Each token is designed for a specific blockchain, where they will typically be referred to as a “native token”. Bridges can move tokens from one blockchain to another, but technically these are creating a new asset on another blockchain, while the bridge continues to hold the original version of the token.

What Is a Coin?

A coin, first and foremost, is a blockchain token. They typically follow the rules of other tokens, with some extra details for us to go over.

What makes coins different is that the blockchain would not function without them. The coin of a specific blockchain is the one that powers the blockchain and directly interacts with it. Any tokens built on the blockchain to provide additional functionality would just be tokens… but the original is a coin.

For Ethereum, this coin would be ETH. There are lots of tokens on the Ethereum Network, but none of them directly interact with block verification, proof of stake or gas fees the way that ETH does.

On GalaChain, $GALA is technically the coin. More tokens are coming onto the chain every day, but no other token interacts with GalaChain the way $GALA does.

Notably, this means $GALA can both fit the definition of a coin or just a token, depending on where it is. $GALA was originally built on the Ethereum Network, where it follows the ERC-20 token standard. On GalaChain, however, $GALA is the coin. 

As we discussed above in relation to bridging, $GALA (GC) and $GALA (ETH) are technically two distinct tokens with two distinct contracts, each built for the blockchain they exist on. A bridge facilitates the exchange of these tokens, rather than translating and migrating them to an entirely different programming language and token standard.

Why Tokens?

Since tokens can be assigned to different addresses on the blockchain, and they are securely controlled by the owner of those addresses, they make an ideal way to assign ownership on a blockchain. Since they can be referenced easily by chaincode, they also fill the role of an authorization token incredibly well too.

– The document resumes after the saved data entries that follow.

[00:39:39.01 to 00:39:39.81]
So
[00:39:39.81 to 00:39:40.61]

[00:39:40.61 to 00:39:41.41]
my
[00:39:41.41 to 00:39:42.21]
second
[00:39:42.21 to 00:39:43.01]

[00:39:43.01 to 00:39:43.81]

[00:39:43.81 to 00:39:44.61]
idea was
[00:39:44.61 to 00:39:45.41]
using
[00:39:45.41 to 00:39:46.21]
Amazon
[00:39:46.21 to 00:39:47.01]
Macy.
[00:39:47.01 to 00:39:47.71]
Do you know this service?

Tokens can do a lot more than just be shiny things for people to swap around. A token is an object on the blockchain, and it carries with it its own coded properties and behaviors. This information is hard-coded into the token’s “contract” – the set of logic and traits that create the token originally and dictate how it functions. 

This contract is the basis of trustless systems on the blockchain. You don’t have to take anyone’s word about how the token behaves or what it signifies — it’s right there in chain code in the contract.

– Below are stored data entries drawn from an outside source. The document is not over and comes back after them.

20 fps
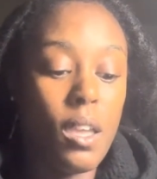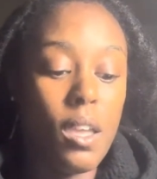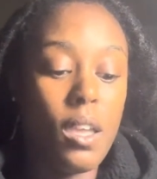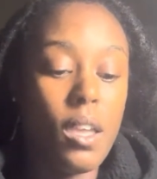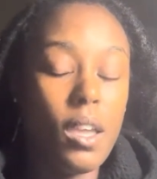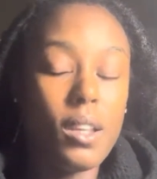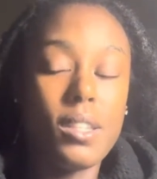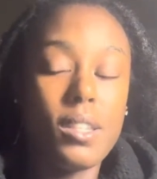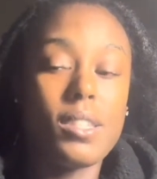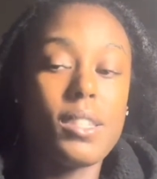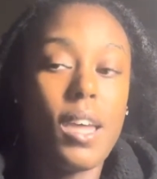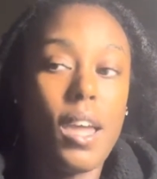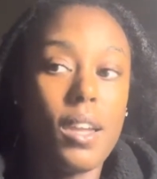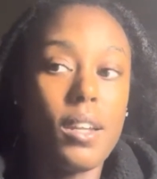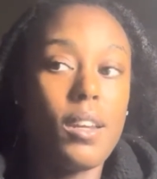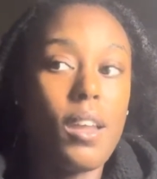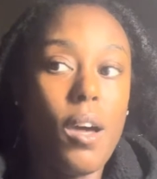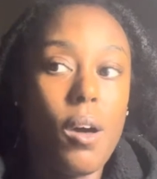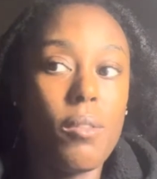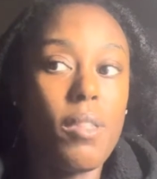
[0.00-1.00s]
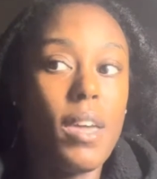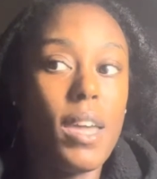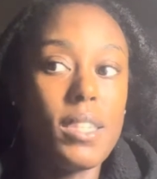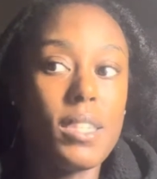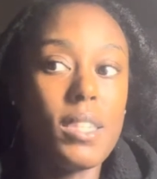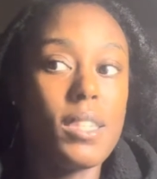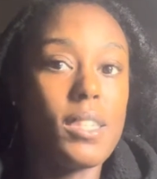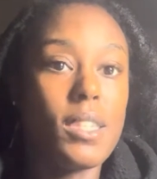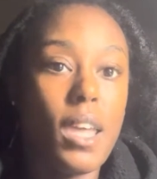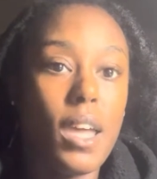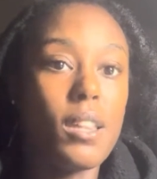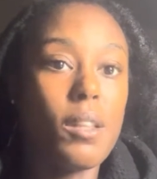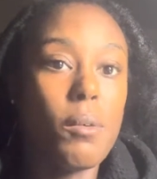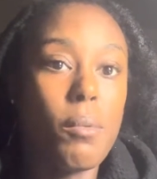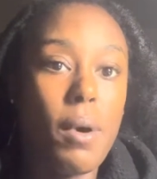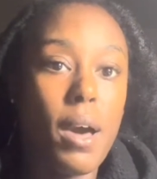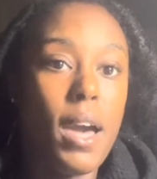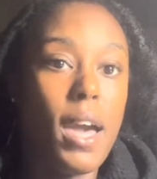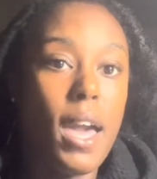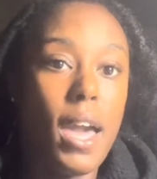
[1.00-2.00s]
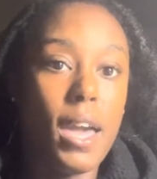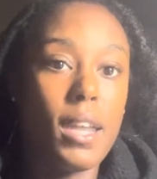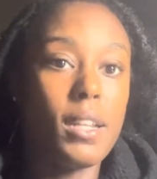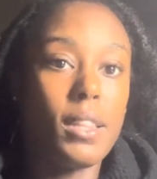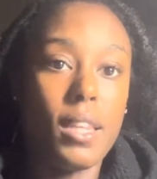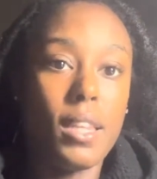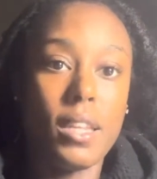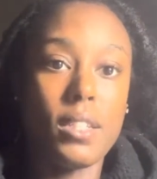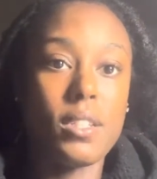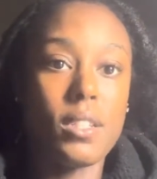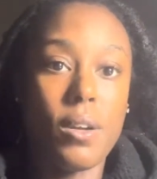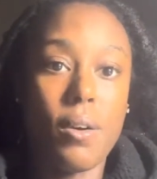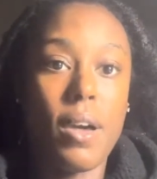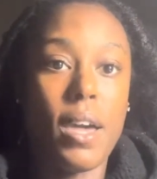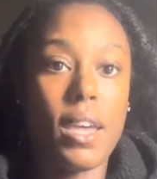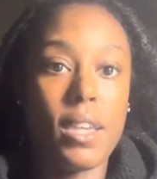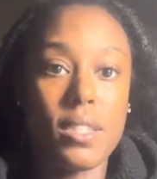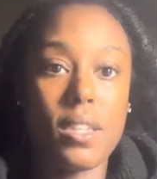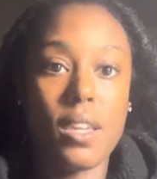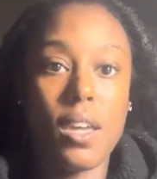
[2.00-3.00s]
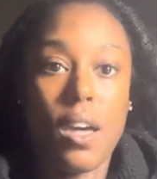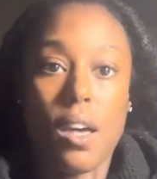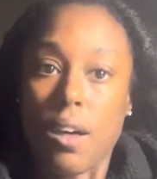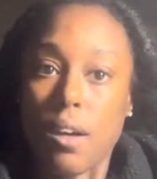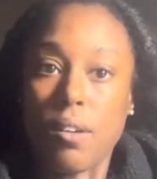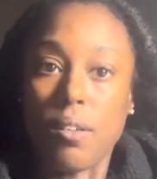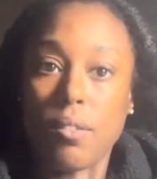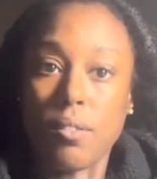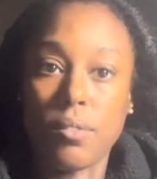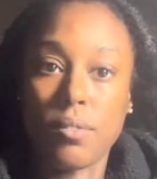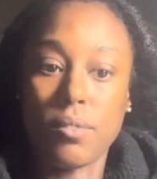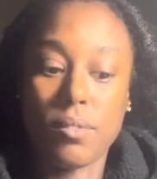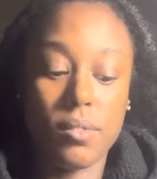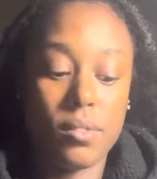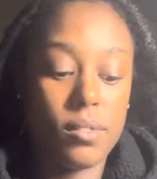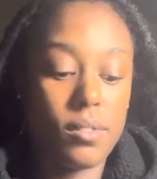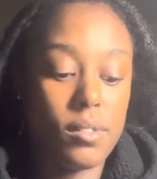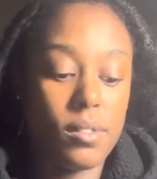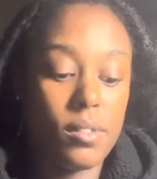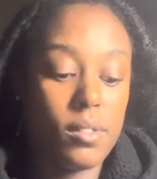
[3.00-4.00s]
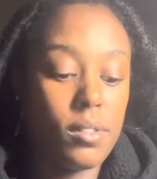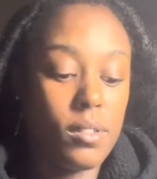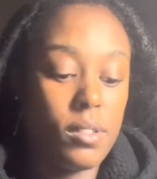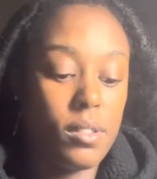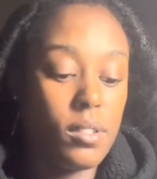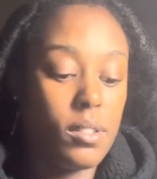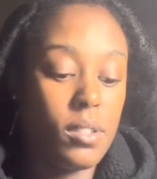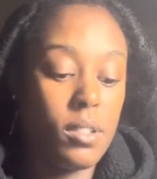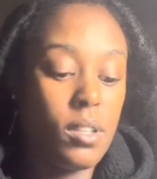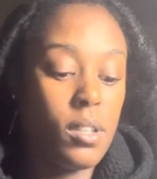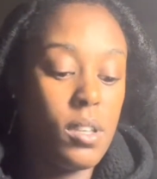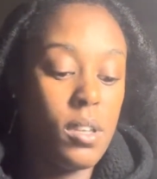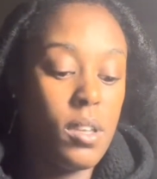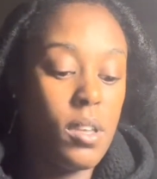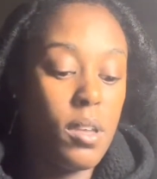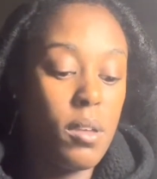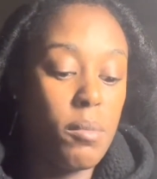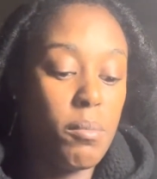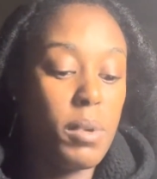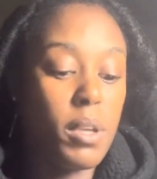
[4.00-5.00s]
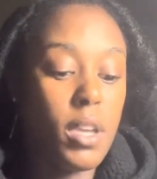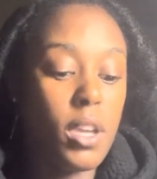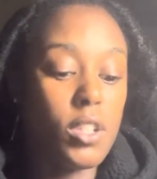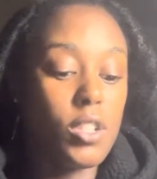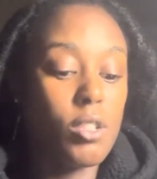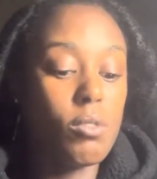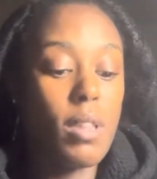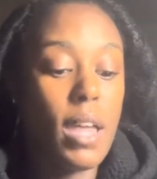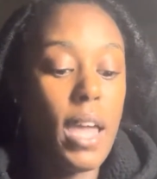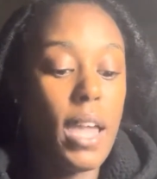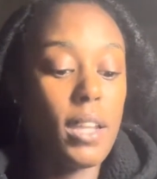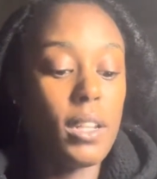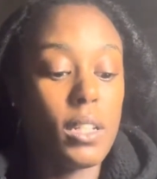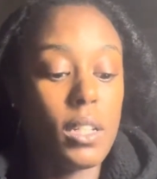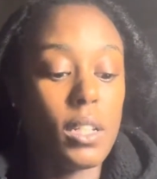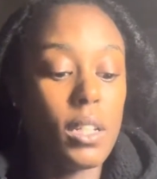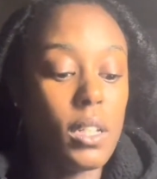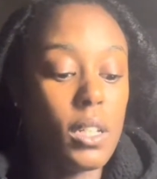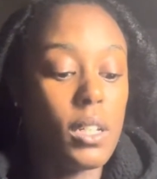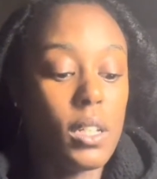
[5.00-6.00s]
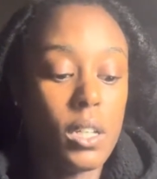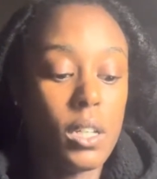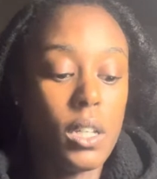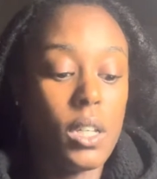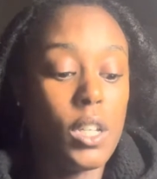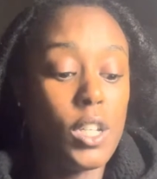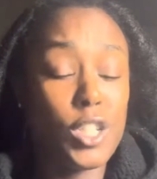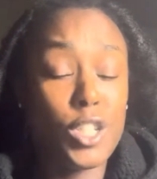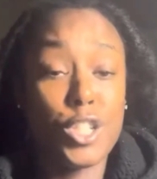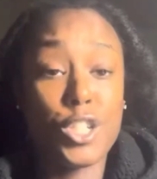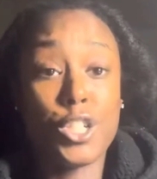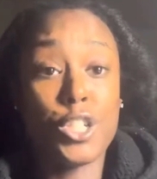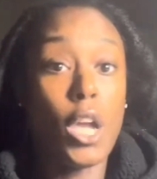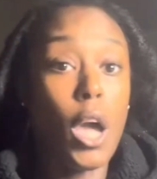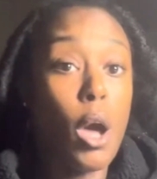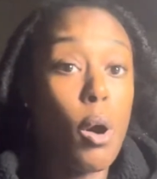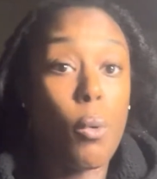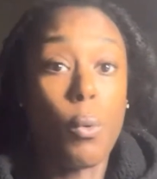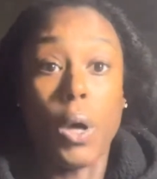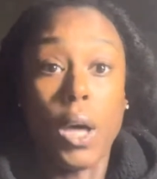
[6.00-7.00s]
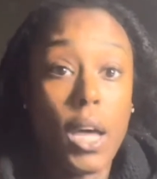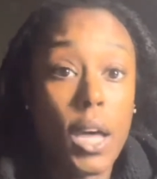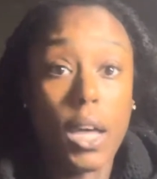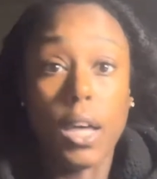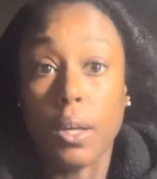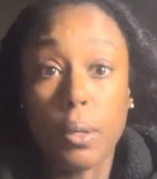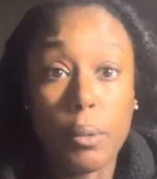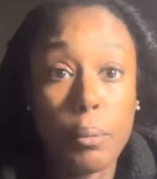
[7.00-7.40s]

And it's like, no, that's exactly why I had to let your ass go. Because you like to show up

Using these contracts from tokens as a starting point, blockchain builders can construct larger systems. Interactions between a token and a dApp or another token can be created using “smart contracts” – essentially an automated process that takes a specific action when its conditions are fulfilled. These smart contracts rely on the token contracts themselves as reference and verification. This idea of smart contracts creates a full trustless ecosystem, as automated actions only happen when the proper conditions are fulfilled.

Looking at these basic functions of tokens, you can start to see how contracts and smart contracts can build out a robust ecosystem over time through interconnected relationships and innovative applications. Tokens are fully transferable and secure objects… and anything that can maintain that on an open and shared, global network is far more valuable than a simple database.

You don’t have to be the one with the chops to build a blockchain yourself to imagine how one smart contract and dApp over another begins to take shape into something bigger than the sum of its parts over time. 

Coin You Feel It?

Now we know that this information doesn’t make you some blockchain whiz… but we also know that a lot of times people don’t start from the beginning with new tech.

We want you to have all the context and knowledge you need to not only be enthusiastic about web3 but to thrive in this new landscape!

Thanks for reading! We’ll be back soon with more devspeak to simplify more tech arcanity and keep transferring you these small tokens of knowledge!